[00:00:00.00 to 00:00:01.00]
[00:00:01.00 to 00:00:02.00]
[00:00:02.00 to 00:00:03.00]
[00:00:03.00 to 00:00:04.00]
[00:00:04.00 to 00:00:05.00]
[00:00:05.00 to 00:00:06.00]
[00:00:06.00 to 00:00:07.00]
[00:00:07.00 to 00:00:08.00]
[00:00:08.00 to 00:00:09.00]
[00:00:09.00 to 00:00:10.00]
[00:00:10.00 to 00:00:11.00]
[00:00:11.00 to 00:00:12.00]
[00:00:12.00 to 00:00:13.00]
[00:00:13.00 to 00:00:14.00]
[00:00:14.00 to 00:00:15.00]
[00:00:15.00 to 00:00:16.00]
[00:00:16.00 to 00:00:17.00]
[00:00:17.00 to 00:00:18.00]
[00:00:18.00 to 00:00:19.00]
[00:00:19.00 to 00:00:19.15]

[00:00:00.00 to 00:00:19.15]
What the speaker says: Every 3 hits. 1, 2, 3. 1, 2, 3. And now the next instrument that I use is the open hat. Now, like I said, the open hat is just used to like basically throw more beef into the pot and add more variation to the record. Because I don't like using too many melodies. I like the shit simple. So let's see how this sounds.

- - - -

## WHAT YOU NEED TO DO
Out of the listing above, reproduce exactly the lines from the one with "[00:00:14.00 to 00:00:15.00]" up to and including the one with "[00:00:00.00 to 00:00:19.15]".

## TASK OUTPUT
[00:00:14.00 to 00:00:15.00]
[00:00:15.00 to 00:00:16.00]
[00:00:16.00 to 00:00:17.00]
[00:00:17.00 to 00:00:18.00]
[00:00:18.00 to 00:00:19.00]
[00:00:19.00 to 00:00:19.15]

[00:00:00.00 to 00:00:19.15]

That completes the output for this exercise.